I am enjoying your book ‘Mostly Harmless Econometrics’. Thanks for writing it.

I have a question pertaining to the FUQ you define in Chapter 1. I think I understand the problem. But may be I am missing something and you can help.

So we randomly select a group of kids to start later and we compare average test scores in grade 1 for both groups (the one that started at age 6 and the other at age 7). The problem as you state is that maturation effects are confounded with start age effects (M+S)

Now what if you supplemented this study by using a new group of children none of whom go to school. Administer the same exam to one half of them at age 6 and to the other half at age 7. The difference in average performance for this group will give maturation effect (M).

Subtract M from M+S to get S.

Does this make sense?

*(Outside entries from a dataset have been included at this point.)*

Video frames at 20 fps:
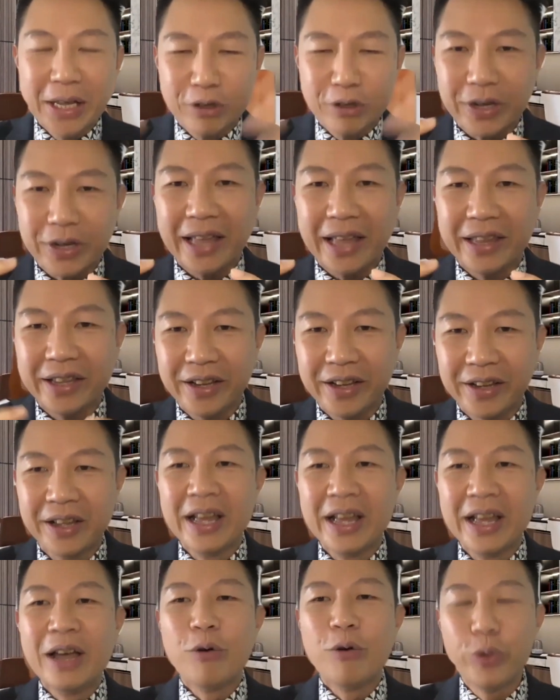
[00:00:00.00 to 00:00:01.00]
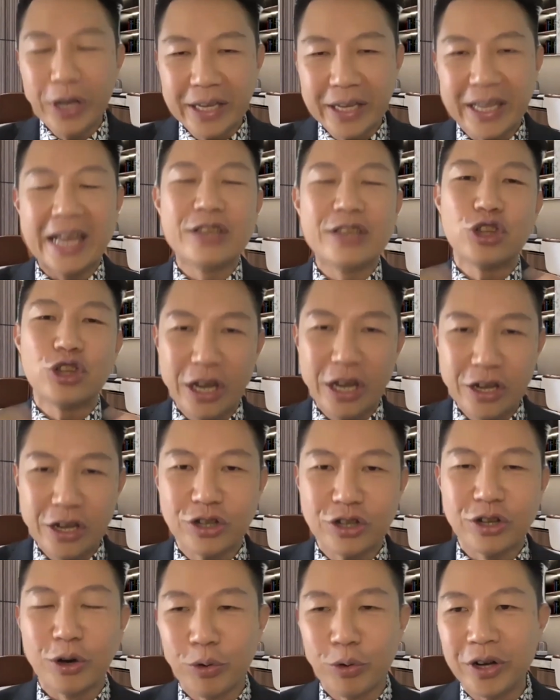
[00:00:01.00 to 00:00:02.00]
together we can change
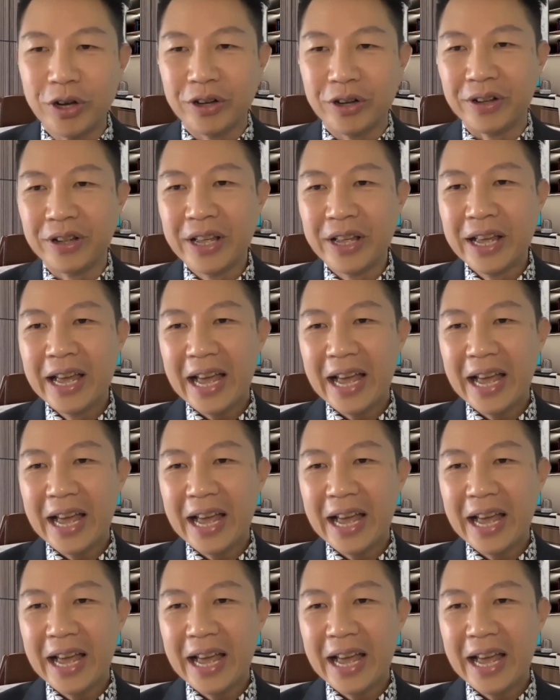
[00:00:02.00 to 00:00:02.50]
the world.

I would appreciate your help in sorting this out.

Makes sense indeed, Deepti.

*As long as kids are in school there is a linear dependence between current age, years of schooling, and starting age. So for kids in school there can only be two independent effects; hence no way to answer three causal questions.*

* *

* *

*As you suggest, however, adding kids not in school solves this problem (at least hypothetically).
Kids not in school isolate a pure age effect that you could then subtract from the combined starting age and age effects for the kids in school. The FUQ’d nature of the question arises in studies that use data on kids still enrolled.*

I think that there may be a small error on page 185 of Mostly Harmless Econometrics. It lies with the y-axes for the panels of Figure 4.5.1. Those panels are from pages 32-33 of Acemoglu and Angrist 2001 (http://www.nber.org/chapters/c11054.pdf), but in the Acemoglu-Angrist article, the y-axes range from -.03 to .07. In MHE — at least, in my printing — they range from -.2 to .6 and from -.1 to .4. I think that the axes are correct in the article, incorrect in MHE. But please don’t hesitate to let me know if I’m wrong about that.

*We’re not hesitating John – you’re right! The axes in MHE Fig 4.5.1 should be divided by 10. Yikes!*

I have a question about semantics. You use the word "random" to describe both the treatment assignment variables D in RCTs, and also to describe the outcome variables Y in regression analysis. "Random" means something different in the first application than in the second. Indeed, you explain that Y varies with "systematic randomness" (MHE p. 29), but I am still a little confused about how to square away the two uses of the word. Any help?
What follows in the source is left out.